Kenwood home

List Price: $1.65 million
Sale Price: $1.525 million
The Property: Because trees obscure most of its front, you can’t see much of the façade of this Kenwood Victorian. But if you’ve watched Boss, the Starz TV series featuring Kelsey Grammer as the fictitious Chicago mayor Tom Kane, you have seen a fair amount of the home’s interior. Last year and again this spring, it has been used as Kane’s residence on the show, as well as for some other residential sets. (A different property stands in for the exterior of the Kane home.)

The 12-room, 119-year-old house, which had been on the market for two years, was sold on May 3. Along with the deed, the sellers transferred the home’s TV contract to the buyers. It lasts into July, when shooting for the show’s next season wraps up.

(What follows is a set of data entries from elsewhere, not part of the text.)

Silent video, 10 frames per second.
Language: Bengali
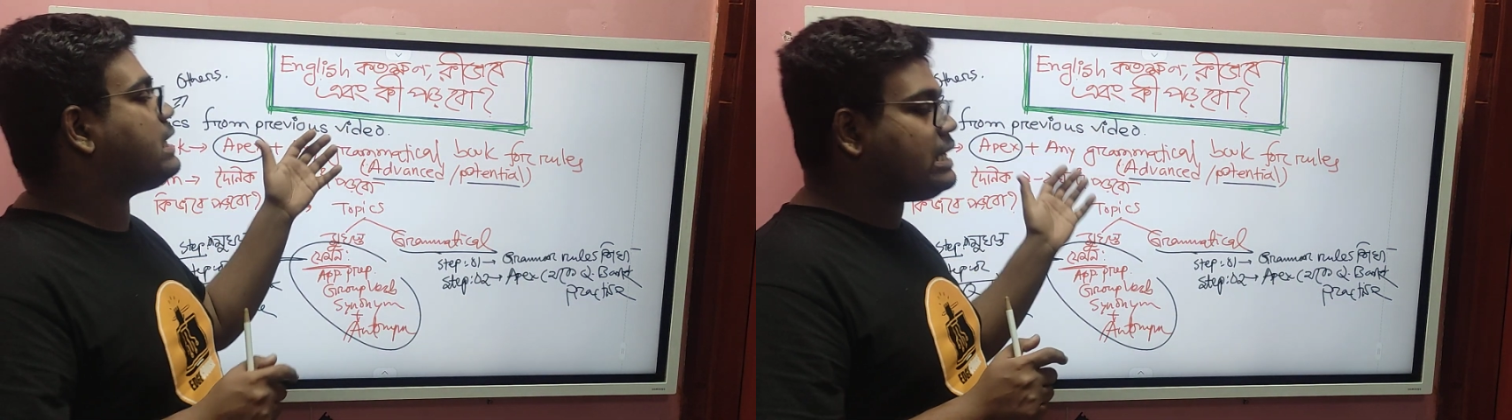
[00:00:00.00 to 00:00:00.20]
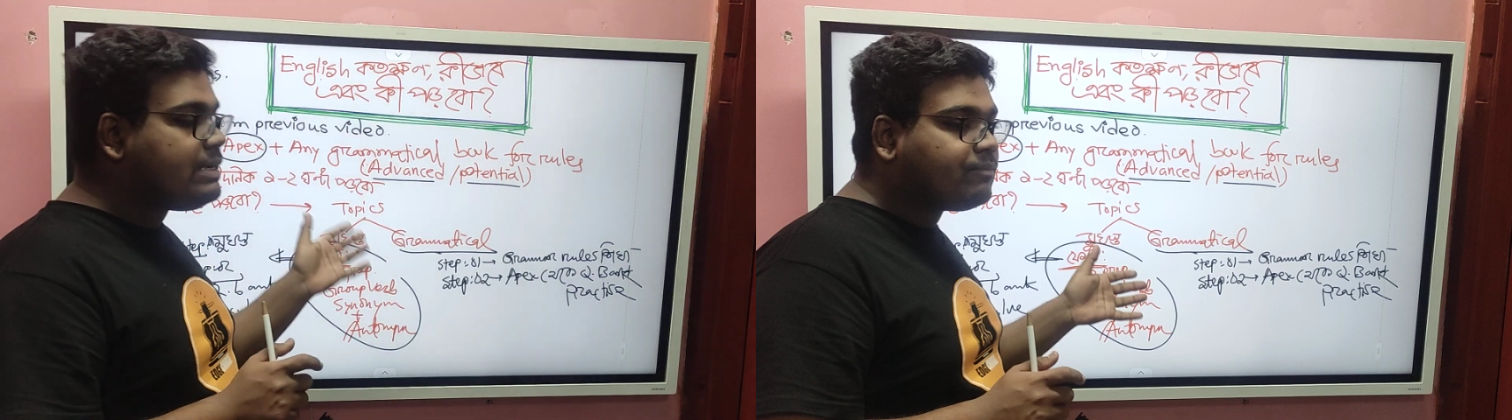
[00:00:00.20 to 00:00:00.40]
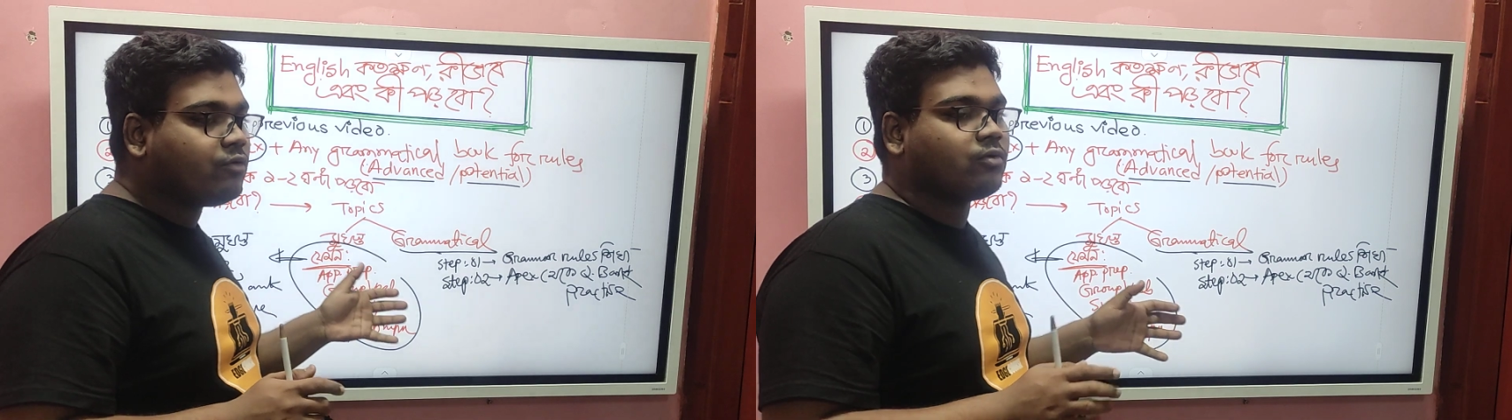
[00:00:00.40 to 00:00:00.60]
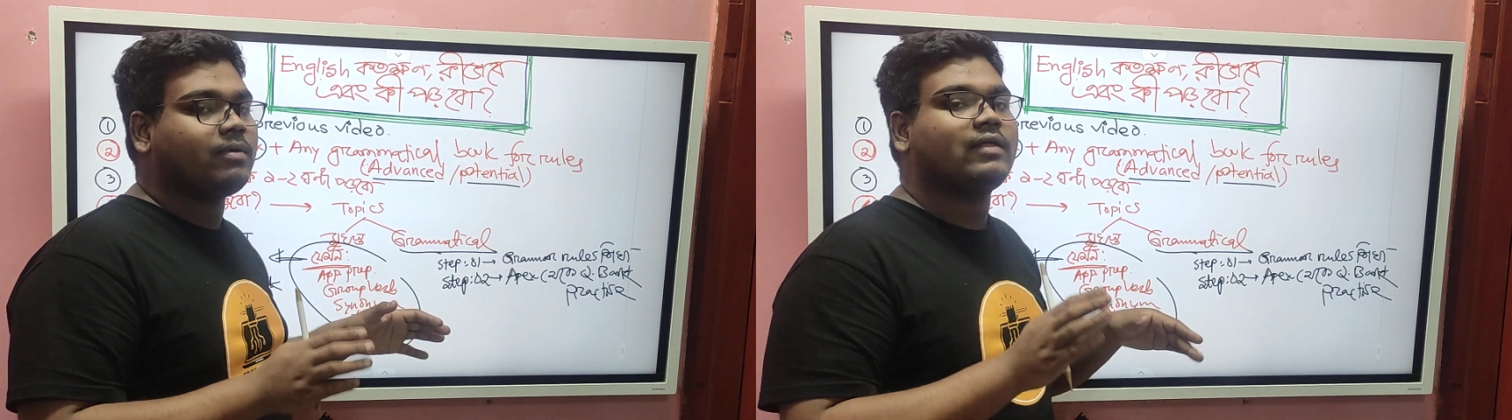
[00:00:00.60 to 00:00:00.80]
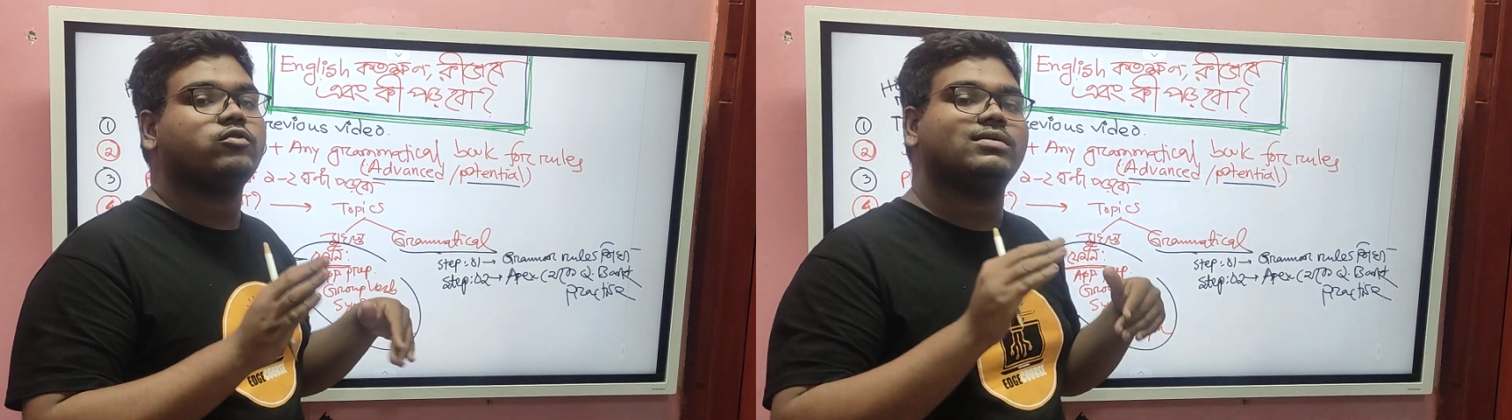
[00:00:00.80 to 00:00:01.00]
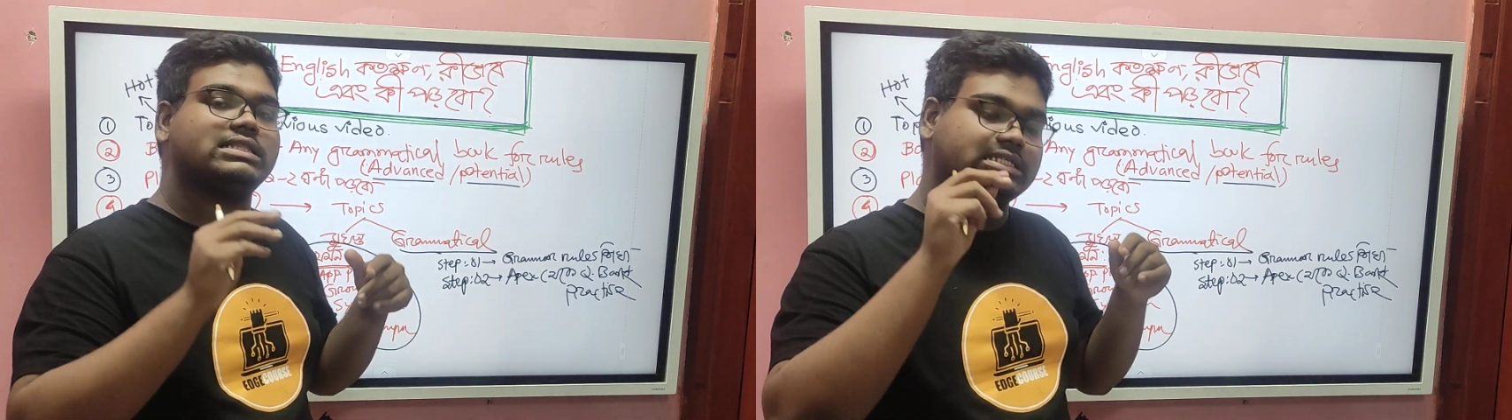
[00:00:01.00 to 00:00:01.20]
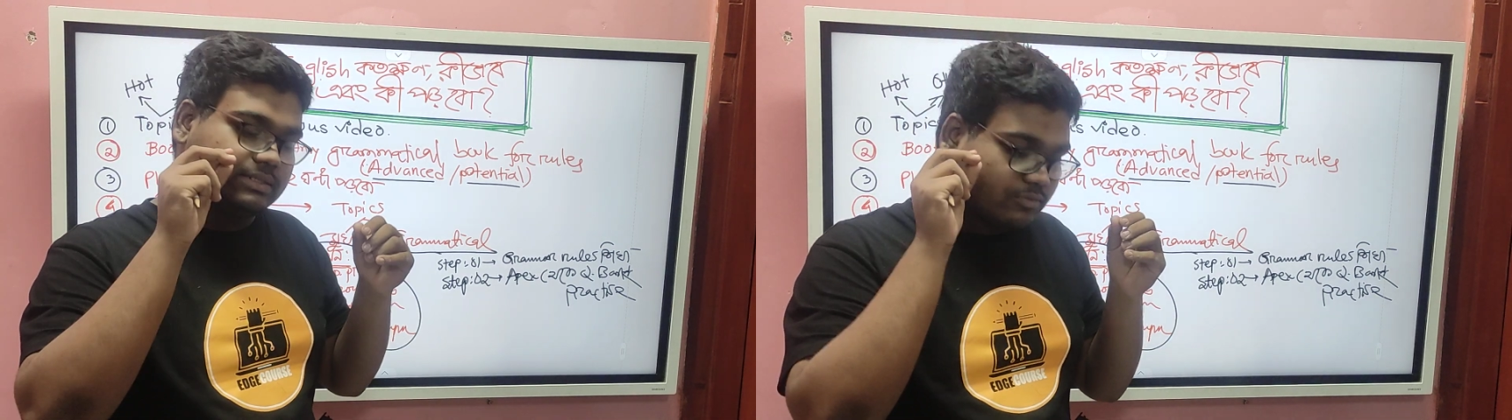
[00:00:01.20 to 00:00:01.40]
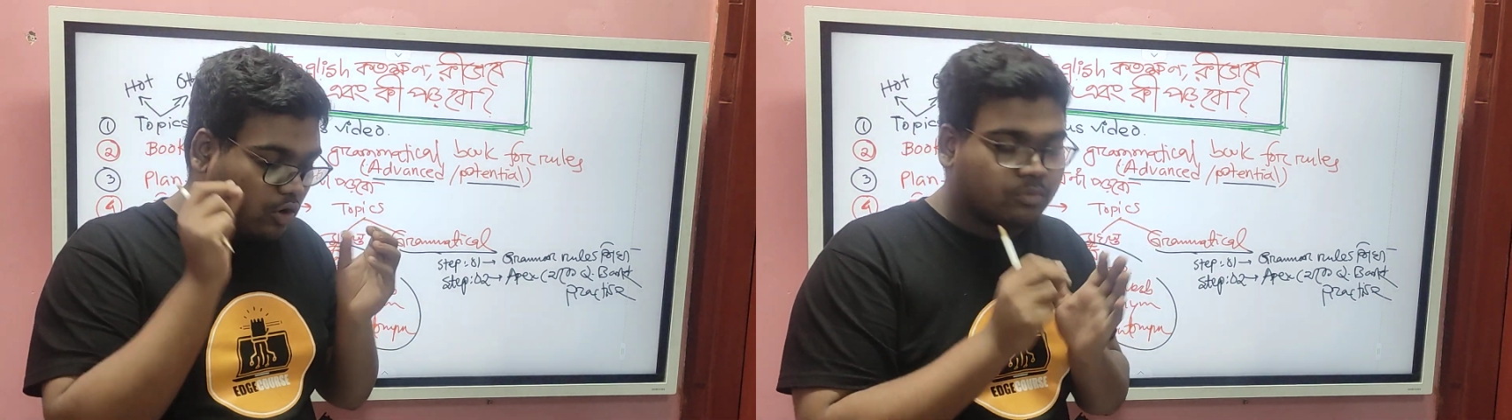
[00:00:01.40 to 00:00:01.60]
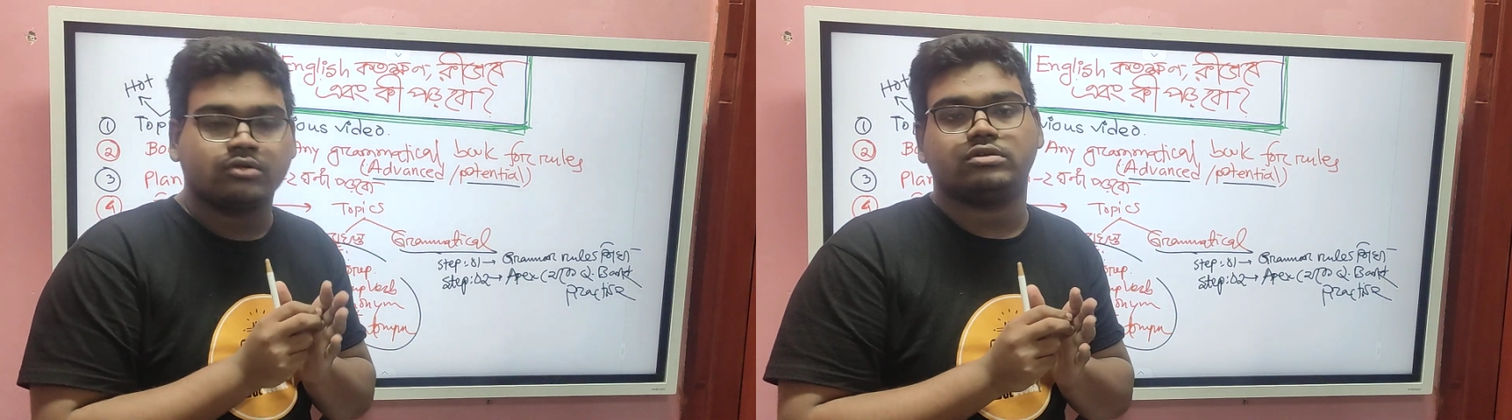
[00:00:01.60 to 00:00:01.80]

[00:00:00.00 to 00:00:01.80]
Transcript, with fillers: কি পড়বা তোমাদের যে কমন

Delaying their move into the home by a few months is OK with the new owners, Allison Thomas and her husband, Michael Schatz. Some of their children attend the Lab School at the nearby University of Chicago, and the family, which is moving from Lincoln Park, wanted to be in a new home closer to the school by the start of the next school year. A July move-in works. “While they’re inside, we can get some work done anyway,” Thomas says. “We’re repainting the exterior.”

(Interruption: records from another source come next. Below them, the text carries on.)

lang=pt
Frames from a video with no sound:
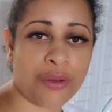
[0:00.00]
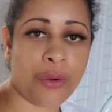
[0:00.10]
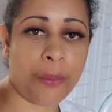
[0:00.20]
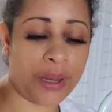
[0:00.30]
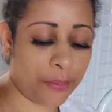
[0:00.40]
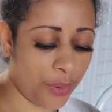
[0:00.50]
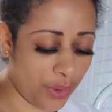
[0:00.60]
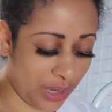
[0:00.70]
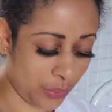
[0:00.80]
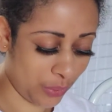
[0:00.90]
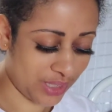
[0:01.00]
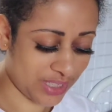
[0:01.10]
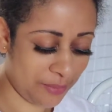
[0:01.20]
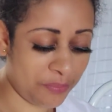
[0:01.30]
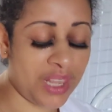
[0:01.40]
que eu comprei pouca
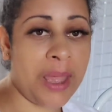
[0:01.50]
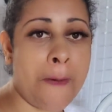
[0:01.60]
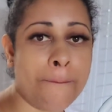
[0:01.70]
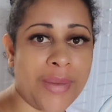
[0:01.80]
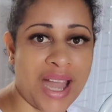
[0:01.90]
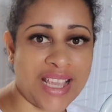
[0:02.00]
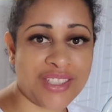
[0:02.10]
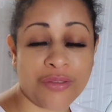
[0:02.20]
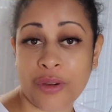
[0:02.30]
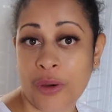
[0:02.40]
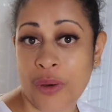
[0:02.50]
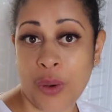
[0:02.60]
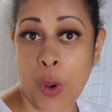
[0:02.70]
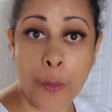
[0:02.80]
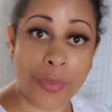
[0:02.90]
coisa mas eu vou
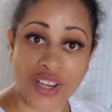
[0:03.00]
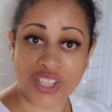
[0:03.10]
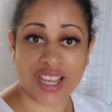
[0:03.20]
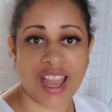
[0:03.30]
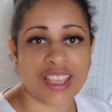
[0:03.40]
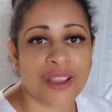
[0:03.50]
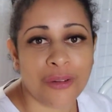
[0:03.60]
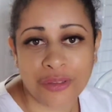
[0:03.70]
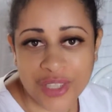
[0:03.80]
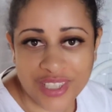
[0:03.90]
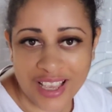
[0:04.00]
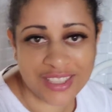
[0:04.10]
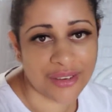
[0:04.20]
compartilhar aqui com vocês,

Neither Thomas nor the sellers’ agent, Robert Sullivan of Urban Search, would reveal how much the TV show is paying to use the home, but they both say that the sellers and the buyers will share this year’s take. “It’s been a pretty good deal for everybody,” Sullivan says.

The sellers, identified by the Cook County Recorder of Deeds as Eric Pelander and Evalyn Gates, first listed the house for sale in Mach 2010 (with a different agent). Sullivan says they had moved out of the house in the spring of 2011 when the show’s production company asked about shooting there for a few months. The company had planned to duplicate the home’s interiors on a soundstage for this season’s shoots, Sullivan says, but when the home remained unsold, producers asked about using it again instead.

At the home’s listing, you can get a better look at the home’s exterior and see the interior as the sellers—not the production company—had it decorated. The house has three fireplaces, parquet flooring, a modern kitchen, and lots of vintage woodwork. Other details have been more transitory. “Every time I come down here,” Thomas says, “[the production company has] wallpapered or painted another room to use it a different way.”

Price Points: According to county records, the sellers paid $752,500 for the home in 1997. Sullivan says that they did a complete renovation, which included all new mechanical systems, a kitchen remodel, and the addition of a family room. They first put it on the market at $2.3 million; when Sullivan took over the listing in September 2011, the price was reset at $1.9 million and later came down to $1.65 million. The final sale price is two-thirds of what the sellers were originally asking.